20 février 2022

Julie Ruocco, Furies

Difficile de lâcher ce livre une fois qu'on l'a commencé ! Et pourtant, je l'ai parfois délaissé un court moment, pour laisser passer un trop plein d'émotions. Parce que certaines scènes sont parfois très dures, et d'autres pleines de tendresse.
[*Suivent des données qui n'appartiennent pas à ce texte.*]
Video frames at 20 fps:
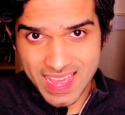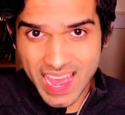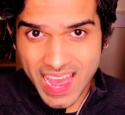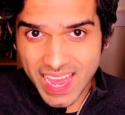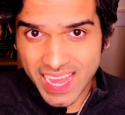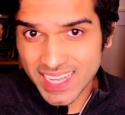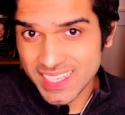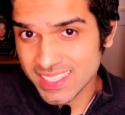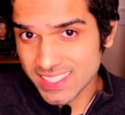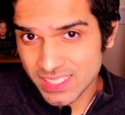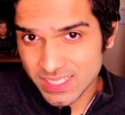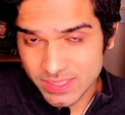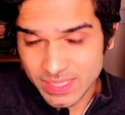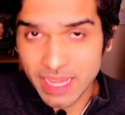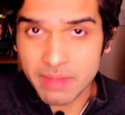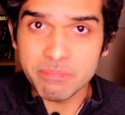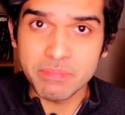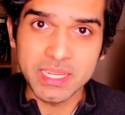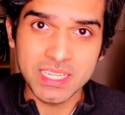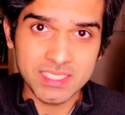And
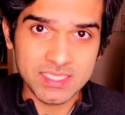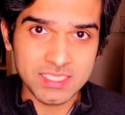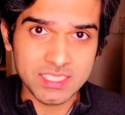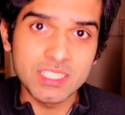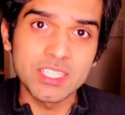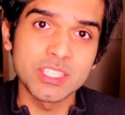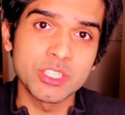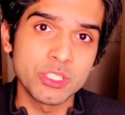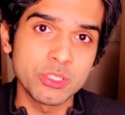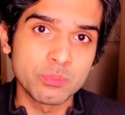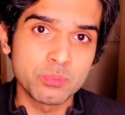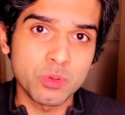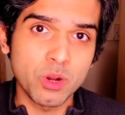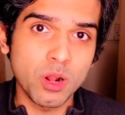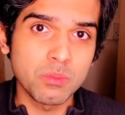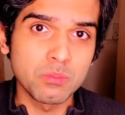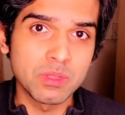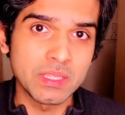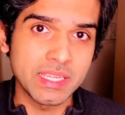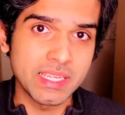that means you
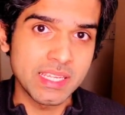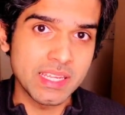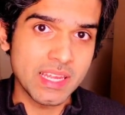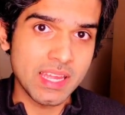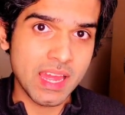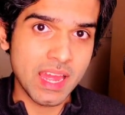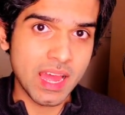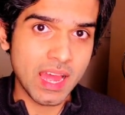probably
Furies est le premier roman de Julie Ruocco, une jeune femme qui travaille au parlement européen et n'avait jusqu'alors publié qu'un essai sur les jeux vidéos. Furies est un roman, un vrai c'est à dire qu'il doit beaucoup à l'imagination, à l'invention, à la façon de combiner événements et personnages pour donner sens à un récit parfaitement structuré. Mais, d'une certaine façon c'est aussi un document ou un essai parce que l'histoire et les personnages sont inscrits dans une réalité bien précise, celle du printemps syrien et du chaos qui a suivi, celle du massacre d'un peuple par ceux-là mêmes qui auraient dû être à son service. 
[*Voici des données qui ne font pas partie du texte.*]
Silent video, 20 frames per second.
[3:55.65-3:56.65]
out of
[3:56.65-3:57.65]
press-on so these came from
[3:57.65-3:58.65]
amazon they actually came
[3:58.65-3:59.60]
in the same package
Le premier personnage à entrer en scène est une jeune archéologue française embarquée dans un trafic d'antiquités à la frontière turco-syrienne; dans la confusion des événements aux abords d'un camp de réfugiés elle recueille une petite-fille dont elle se sent désormais responsable. De l'autre côté de la frontière, Asim et sa soeur Taym luttent contre la répression et le désespoir. Lorsque sa soeur disparaît Asim se résigne à l'exil, passe la frontière, vit dans la clandestinité et fabrique sans relâche les faux passeports qui permettront à d'autres de fuir. 

Tous les éléments romanesques sont bien là, un homme, une femme, le danger, l'amour, la mort...sur fond de mythologie. Forcément ! quand on s'appelle Bérénice et que la références aux Furies, filles d'Ouranos, est récurrente tout au long du roman. Mais jamais le romanesque n'a été aussi bien confronté à la réalité, la réalité la plus sombre, la plus sanglante, la plus tragique, celle de cette guerre en Syrie qui dure depuis plus de dix ans déjà.

Julie Ruocco force son lecteur à ouvrir les yeux sur ce Moyen-Orient à feu et à sang depuis trop longtemps. Mais elle le fait par le biais de la littérature qui permet toutes les échappées; qui transfigure, transpose, déplace, embellit même les pires horreurs lorsque les mot sont justes et les paroles vraies. Voilà pourquoi j'ai aimé chacun des personnages, chacun des chapitres  et même chacune des maladresses de ce très beau premier roman.